Nothing may be added, dropped, or altered; restate the listing word for word.

Data:

↓

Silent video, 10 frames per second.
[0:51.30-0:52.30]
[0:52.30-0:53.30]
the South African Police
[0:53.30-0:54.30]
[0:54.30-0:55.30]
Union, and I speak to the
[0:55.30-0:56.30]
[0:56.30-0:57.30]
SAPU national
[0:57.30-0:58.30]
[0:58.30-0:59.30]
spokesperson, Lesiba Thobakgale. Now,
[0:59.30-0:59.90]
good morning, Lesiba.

↑

Response:
Silent video, 10 frames per second.
[0:51.30-0:52.30]
[0:52.30-0:53.30]
the South African Police
[0:53.30-0:54.30]
[0:54.30-0:55.30]
Union, and I speak to the
[0:55.30-0:56.30]
[0:56.30-0:57.30]
SAPU national
[0:57.30-0:58.30]
[0:58.30-0:59.30]
spokesperson, Lesiba Thobakgale. Now,
[0:59.30-0:59.90]
good morning, Lesiba.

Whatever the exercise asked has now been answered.